New research shows that during more than one-third of outpatient visits to psychiatrists in the 1990s, patients with bipolar disorder did not receive a mood stabilizer—even though these medications have been proven to ameliorate the devastating effects of the manic and depressive phases of the illness.
Columbia University researcher Carlos Blanco, M.D., Ph.D., and colleagues evaluated national data on the treatments being used for outpatients with bipolar disorder over an eight-year period in the 1990s in order to measure physician conformance to recommendations in APA’s Practice Guideline for the Treatment of Patients With Bipolar Disorder.
Blanco, an assistant professor of psychiatry at Columbia University and assistant director of the Columbia University Anxiety Disorders Clinic, analyzed 865 visits to psychiatrists by patients with bipolar disorder from the National Ambulatory Medical Care Survey using a random sample of physicians in office practice. The survey is conducted each year by the National Center for Health Statistics.
To track trends in treatment of bipolar disorder over time, Blanco and his colleagues analyzed patient visits from 1992 to 1995 and from 1996 to 1999. The results of their analysis appear in the June American Journal of Psychiatry.

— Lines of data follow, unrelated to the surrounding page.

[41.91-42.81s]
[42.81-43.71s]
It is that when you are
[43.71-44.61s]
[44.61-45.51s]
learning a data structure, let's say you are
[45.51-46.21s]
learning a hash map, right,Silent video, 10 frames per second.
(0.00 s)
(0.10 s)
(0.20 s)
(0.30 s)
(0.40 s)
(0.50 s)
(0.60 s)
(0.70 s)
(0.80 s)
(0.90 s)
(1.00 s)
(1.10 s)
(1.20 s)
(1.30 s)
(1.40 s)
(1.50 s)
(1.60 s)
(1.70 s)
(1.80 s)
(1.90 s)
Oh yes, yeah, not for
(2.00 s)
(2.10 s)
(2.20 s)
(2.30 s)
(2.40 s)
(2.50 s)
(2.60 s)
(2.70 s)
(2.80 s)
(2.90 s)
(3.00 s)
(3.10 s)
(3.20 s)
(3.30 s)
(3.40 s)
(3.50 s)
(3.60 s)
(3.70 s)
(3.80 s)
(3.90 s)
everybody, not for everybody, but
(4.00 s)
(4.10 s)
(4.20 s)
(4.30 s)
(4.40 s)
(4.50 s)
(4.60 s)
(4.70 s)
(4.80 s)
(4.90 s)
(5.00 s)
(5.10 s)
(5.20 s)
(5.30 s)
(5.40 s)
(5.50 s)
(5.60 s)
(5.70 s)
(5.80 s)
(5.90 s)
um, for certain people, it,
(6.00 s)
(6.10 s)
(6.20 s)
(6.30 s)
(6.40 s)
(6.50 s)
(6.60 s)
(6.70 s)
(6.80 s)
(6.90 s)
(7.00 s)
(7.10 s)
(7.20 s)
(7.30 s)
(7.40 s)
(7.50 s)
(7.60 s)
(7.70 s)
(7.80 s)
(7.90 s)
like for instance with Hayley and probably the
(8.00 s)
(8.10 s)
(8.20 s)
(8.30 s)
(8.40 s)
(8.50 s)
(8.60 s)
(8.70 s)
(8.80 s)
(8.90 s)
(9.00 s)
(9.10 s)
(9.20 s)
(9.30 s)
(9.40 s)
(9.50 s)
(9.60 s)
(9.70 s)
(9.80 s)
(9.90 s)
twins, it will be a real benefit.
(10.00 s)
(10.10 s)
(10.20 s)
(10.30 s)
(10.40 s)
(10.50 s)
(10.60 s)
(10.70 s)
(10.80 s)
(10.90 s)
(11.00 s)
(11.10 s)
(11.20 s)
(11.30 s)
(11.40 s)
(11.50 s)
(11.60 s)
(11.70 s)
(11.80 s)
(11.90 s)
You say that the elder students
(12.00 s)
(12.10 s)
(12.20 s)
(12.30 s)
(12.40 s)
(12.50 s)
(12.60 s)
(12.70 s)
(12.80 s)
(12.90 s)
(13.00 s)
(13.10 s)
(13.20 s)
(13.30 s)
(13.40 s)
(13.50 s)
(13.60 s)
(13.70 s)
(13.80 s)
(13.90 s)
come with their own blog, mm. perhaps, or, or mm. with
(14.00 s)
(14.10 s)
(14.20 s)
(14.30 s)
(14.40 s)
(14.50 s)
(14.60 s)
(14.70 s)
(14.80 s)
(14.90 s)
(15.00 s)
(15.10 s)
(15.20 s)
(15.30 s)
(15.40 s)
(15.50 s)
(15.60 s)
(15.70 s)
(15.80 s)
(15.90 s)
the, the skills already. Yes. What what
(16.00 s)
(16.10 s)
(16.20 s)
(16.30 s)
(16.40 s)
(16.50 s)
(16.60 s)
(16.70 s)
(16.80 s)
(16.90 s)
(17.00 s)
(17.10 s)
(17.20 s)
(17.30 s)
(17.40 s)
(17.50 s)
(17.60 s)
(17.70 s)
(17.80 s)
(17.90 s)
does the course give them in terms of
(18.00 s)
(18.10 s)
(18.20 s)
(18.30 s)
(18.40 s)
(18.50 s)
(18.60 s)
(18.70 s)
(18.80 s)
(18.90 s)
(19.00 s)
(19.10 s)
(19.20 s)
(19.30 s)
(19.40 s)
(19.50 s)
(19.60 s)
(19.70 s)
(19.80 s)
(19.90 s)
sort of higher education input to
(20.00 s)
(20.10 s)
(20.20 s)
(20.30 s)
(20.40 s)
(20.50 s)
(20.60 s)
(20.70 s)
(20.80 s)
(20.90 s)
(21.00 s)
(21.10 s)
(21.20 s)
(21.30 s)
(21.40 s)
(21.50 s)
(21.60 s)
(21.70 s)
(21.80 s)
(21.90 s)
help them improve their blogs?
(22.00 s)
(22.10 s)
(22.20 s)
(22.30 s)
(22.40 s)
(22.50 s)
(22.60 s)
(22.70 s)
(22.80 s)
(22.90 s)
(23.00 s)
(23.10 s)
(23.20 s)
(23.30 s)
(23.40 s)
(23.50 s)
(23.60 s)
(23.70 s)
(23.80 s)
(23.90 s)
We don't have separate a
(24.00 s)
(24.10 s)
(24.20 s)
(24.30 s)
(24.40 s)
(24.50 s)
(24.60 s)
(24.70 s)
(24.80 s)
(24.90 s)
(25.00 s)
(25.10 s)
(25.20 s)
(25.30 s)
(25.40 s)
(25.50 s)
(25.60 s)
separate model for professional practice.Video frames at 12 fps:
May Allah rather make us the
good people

Blanco found that there was a significant difference in the diagnostic subtype of patients diagnosed with bipolar disorder from one study period to the next. For instance, researchers noted that patients diagnosed with a manic subtype of bipolar disorder accounted for just 8.4 percent of the 593 visits examined during the first study period, but that this proportion rose to 17 percent of 272 patients visits studied during the second study period.
Patients with mixed subtype of bipolar illness made 20 percent of outpatient visits during the first study period, but the proportion jumped to 36 percent during the latter part of the 1990s. Blanco told Psychiatric News that the shift in diagnoses as reflected by the study data may be due to the fact that increasing numbers of psychiatrists learned about the characteristics and diagnosis of mixed and manic subtypes of bipolar disorder as more scientific literature on the subject became available.
Blanco also found distinct differences in types of medications psychiatrists prescribed for patients with bipolar disorder during the two study periods. For instance, physicians prescribed lithium during 51 percent of visits examined during the first study period, but just 30 percent of the visits during the second study period. Conversely, visits characterized by the prescription of valproic acid, a newer mood stabilizer, rose dramatically, from 11 percent to 26.6 percent.
Blanco said that research on the efficacy of valproic acid for bipolar disorder and subsequent marketing by the pharmaceutical industry during the 1990s may have boosted prescription rates of the drug by physicians. In addition, physicians may have found that some patients tolerated and responded better to valproic acid as compared with other mood stabilizers.
But for a surprising number of patient visits, psychiatrists prescribed no mood stabilizer. Patients received mood stabilizers during just 64 percent of the 593 patient visits in the first study period, and this proportion decreased to 59 percent during the next study period in the late 1990s.
“I was very concerned about the fact that for more than a third of patient visits in our sample, there was no prescription for a mood stabilizer, which should be considered the first line of treatment in patients with bipolar disorder,” Blanco said. “Our data indicate that a great many people with bipolar disorder involved in these visits were placed at risk for relapse.”
In addition, in just over 44 percent of patient visits during both study periods, physicians prescribed an antidepressant without a mood stabilizer, a treatment scenario that could induce mania in patients with bipolar disorder.
Blanco’s analysis did not address why, during a relatively large proportion of patient visits, there were no prescriptions for mood stabilizers. He speculated that a number of factors could have dissuaded psychiatrists from prescribing mood stabilizers to patients with bipolar disorder. Some patients, for example, may not have improved on a mood stabilizer in the past, may have suffered from side effects from a previous mood stabilizer, or were unwilling to take a mood stabilizer when it was suggested by their psychiatrist.
“I think these data call for more research on clinical decision making by psychiatrists,” said Blanco, “to help us better understand the factors that inform psychiatrists’ treatment decisions.”
Blanco received funding for the study through grants from NIMH and NIDA, the National Alliance for Research on Schizophrenia and Depression, and APA’s Van Amerigen Health Services Scholars Program.